In its latest Savings & Resilience Barometer, the investment platform said that remortgaging in 2023 will swallow an extra 3.1% of average income after tax.
The report, put together with Oxford Economics, compares this increase in outgoings to the equivalent of an 80% hike in energy bills.
For 347,000 mortgage payers the situation is even more dire, because they are deemed to be at ‘critical risk’ of defaulting, as they don’t have the financial resilience to cope with this rise.
These borrowers are already spending more cash each month than they have coming in and don’t have emergency savings to ease the remortgaging hit, said Hargreaves Lansdown.
It added that singletons, younger people, Londoners and the self-employed will be particularly at risk this year.

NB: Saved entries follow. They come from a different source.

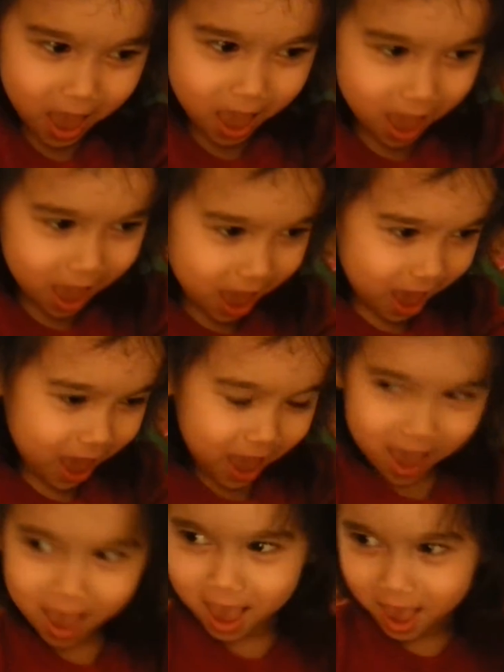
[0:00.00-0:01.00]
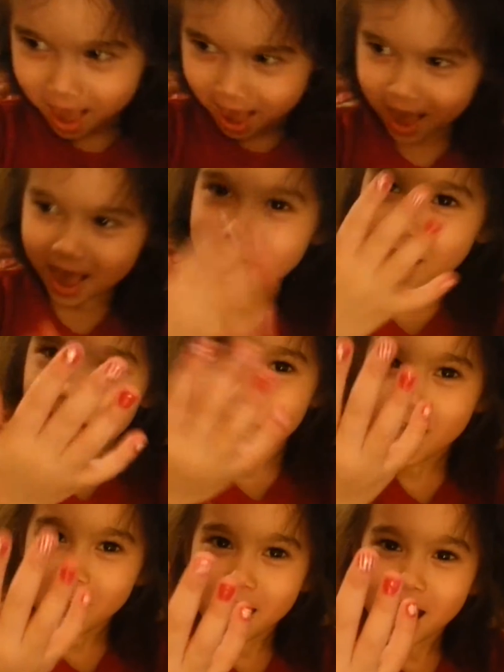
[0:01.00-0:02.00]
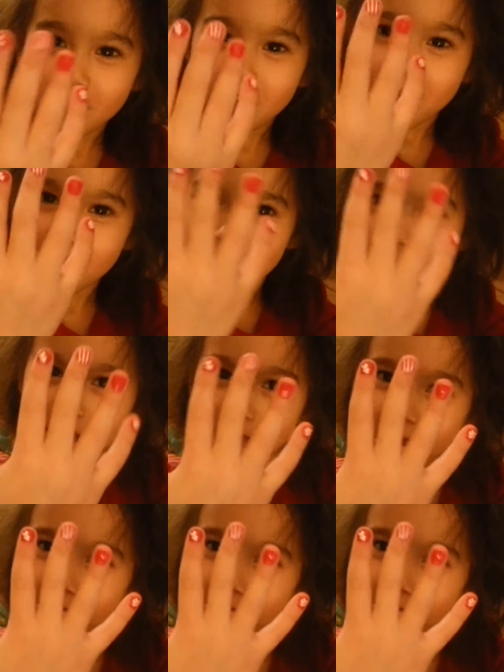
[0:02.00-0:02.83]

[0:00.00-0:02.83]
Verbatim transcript: you want to move over to the bright light toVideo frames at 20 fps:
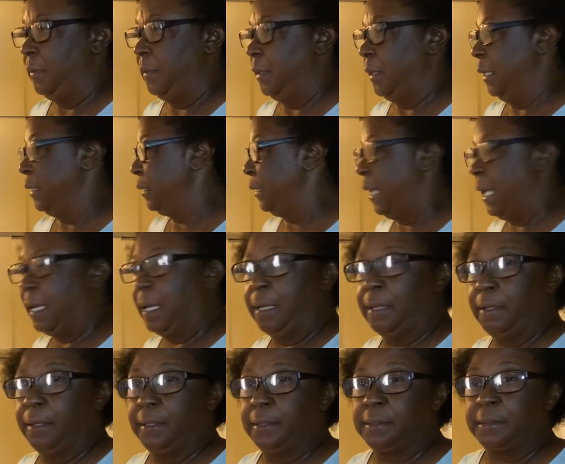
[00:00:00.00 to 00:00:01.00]
it's not a
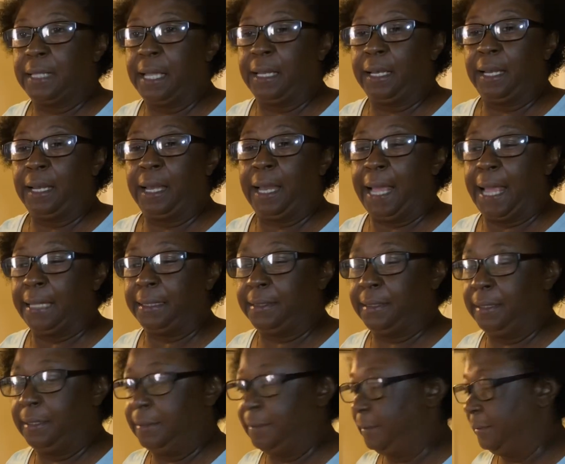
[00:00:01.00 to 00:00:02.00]

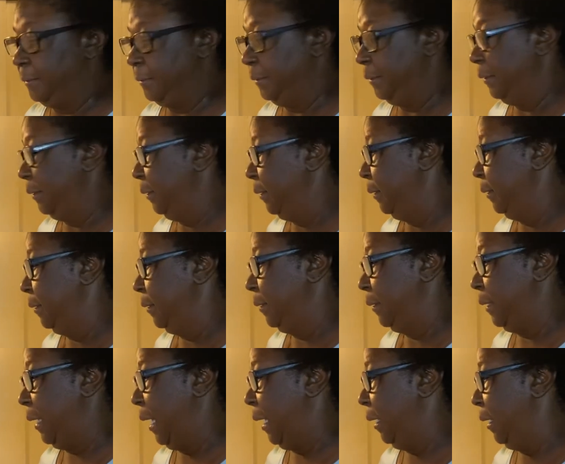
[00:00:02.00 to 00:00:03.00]
lot
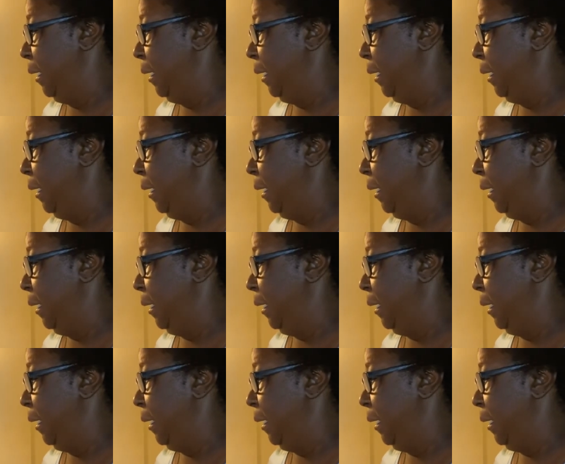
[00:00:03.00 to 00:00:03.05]
that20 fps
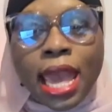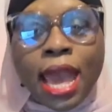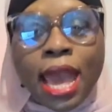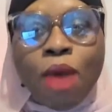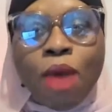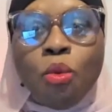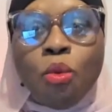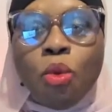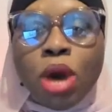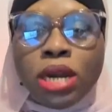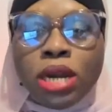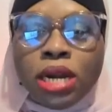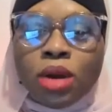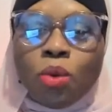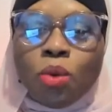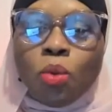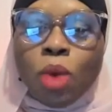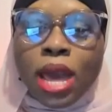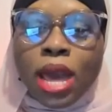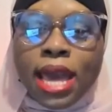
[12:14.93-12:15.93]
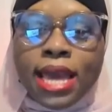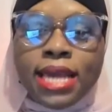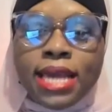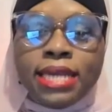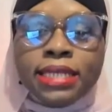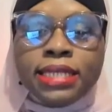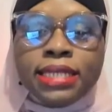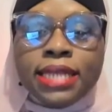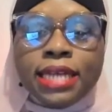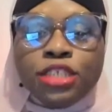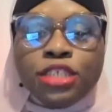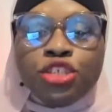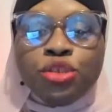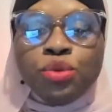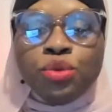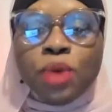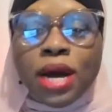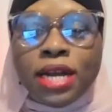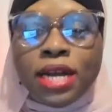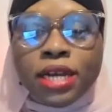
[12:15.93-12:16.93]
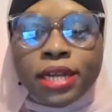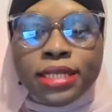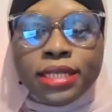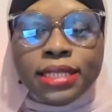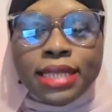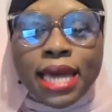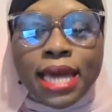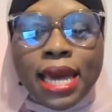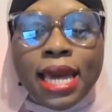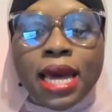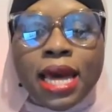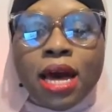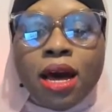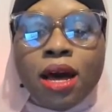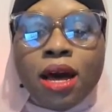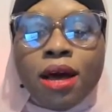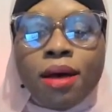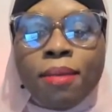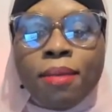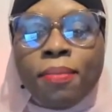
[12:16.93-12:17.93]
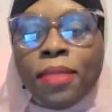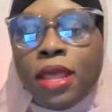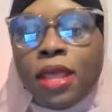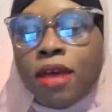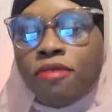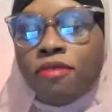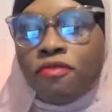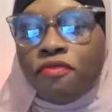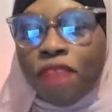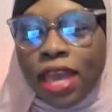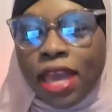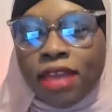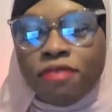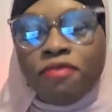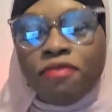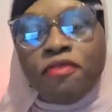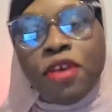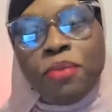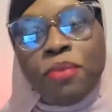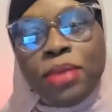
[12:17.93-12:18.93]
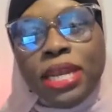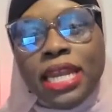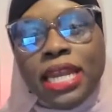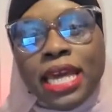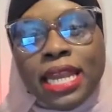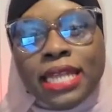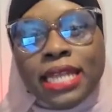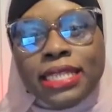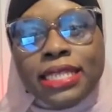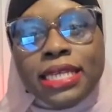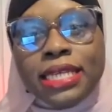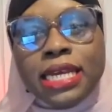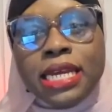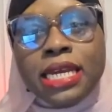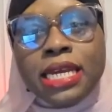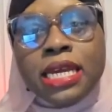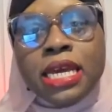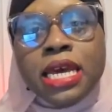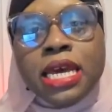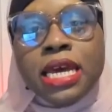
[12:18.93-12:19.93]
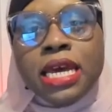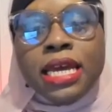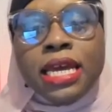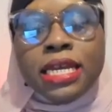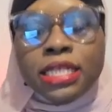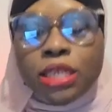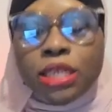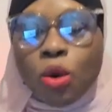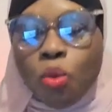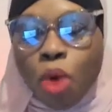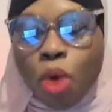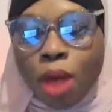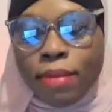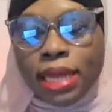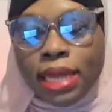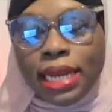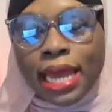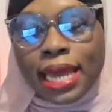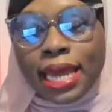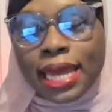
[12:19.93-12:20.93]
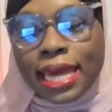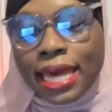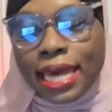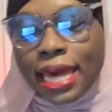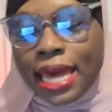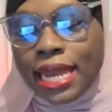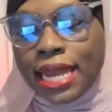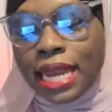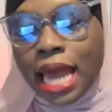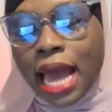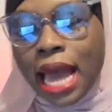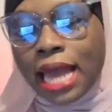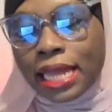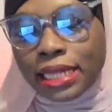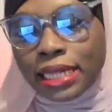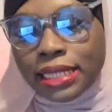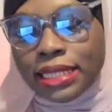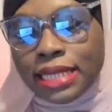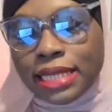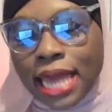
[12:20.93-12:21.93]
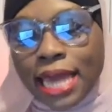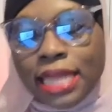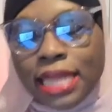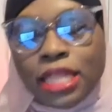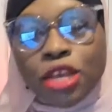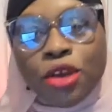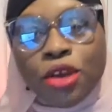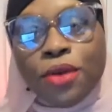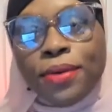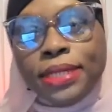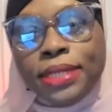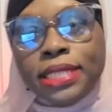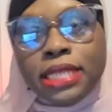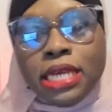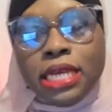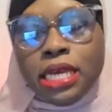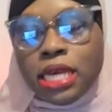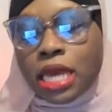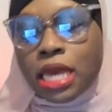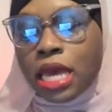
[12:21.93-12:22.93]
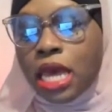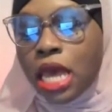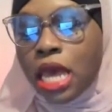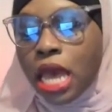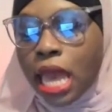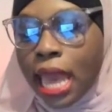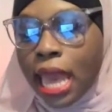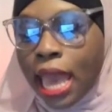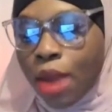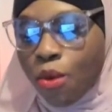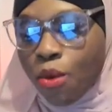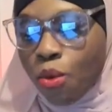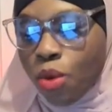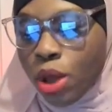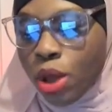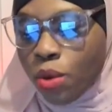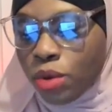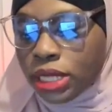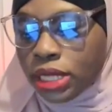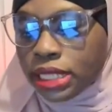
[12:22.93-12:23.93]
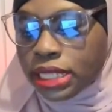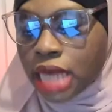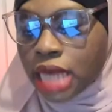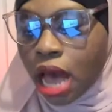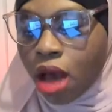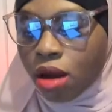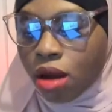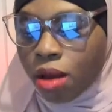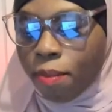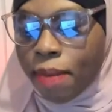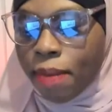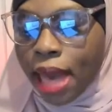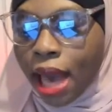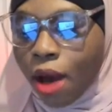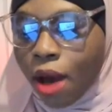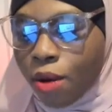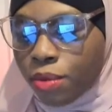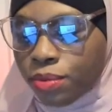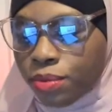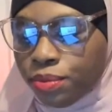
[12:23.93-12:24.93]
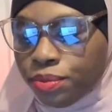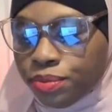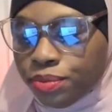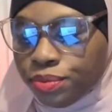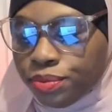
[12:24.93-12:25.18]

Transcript: And one of the ways that you understand fake femininity is a woman that cannot take the critique. And when we talk about,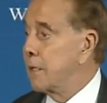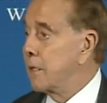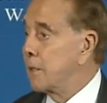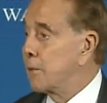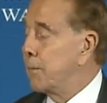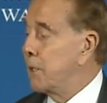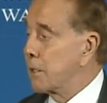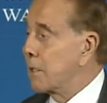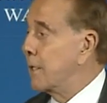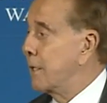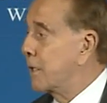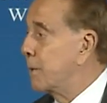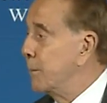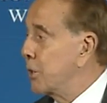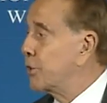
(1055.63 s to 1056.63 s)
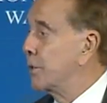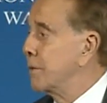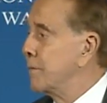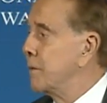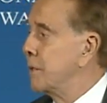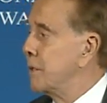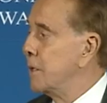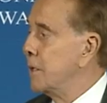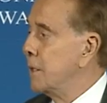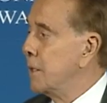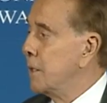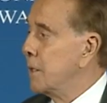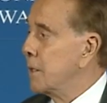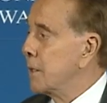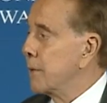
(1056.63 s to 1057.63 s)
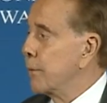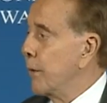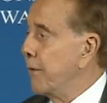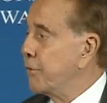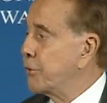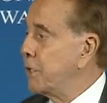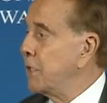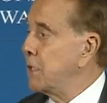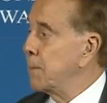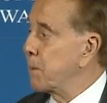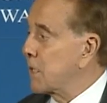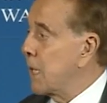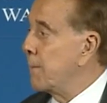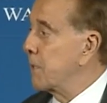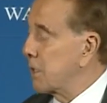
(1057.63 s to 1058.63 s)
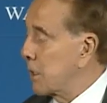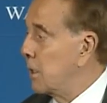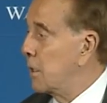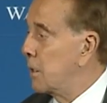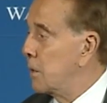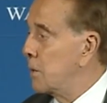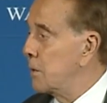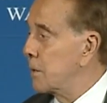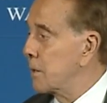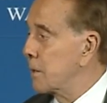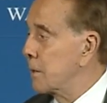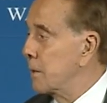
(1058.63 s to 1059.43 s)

any to be on any commission. We've seen them come and go.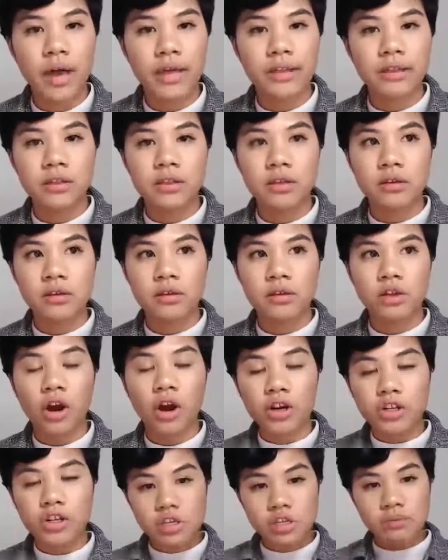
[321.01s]
And the
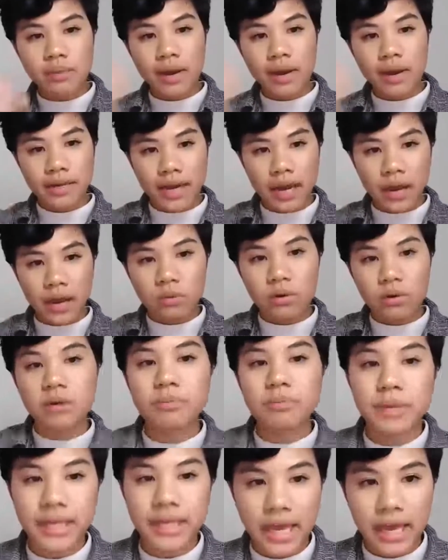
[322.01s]
larger my network
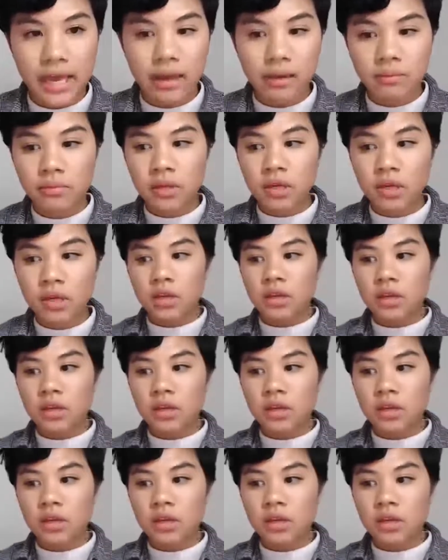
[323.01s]
became,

Sarah Coles, head of personal finance at Hargreaves Lansdown: “This year we face a remortgage lottery. The losers are those whose fixed deals run out by the end of the year, who’ll take a hit that’s equivalent to an 80% hike in their energy bills.
“Our modelling shows that two million households will be at risk of falling into arrears, but because the cost-of-living crisis has taken a massive toll on financial resilience – from savings to how much cash we have left over at the end of the month – almost a million people will be wrestling with even worse problems.
“It’s horribly unfair, because those who remortgage this year face significantly higher rates. Right now the average five-year fixed rate has fallen to 5% and the average two-year fixed rate isn’t much higher (according to Moneyfacts), but this is a far cry from back when these people last remortgaged, when rates were fixed closer to 2%.”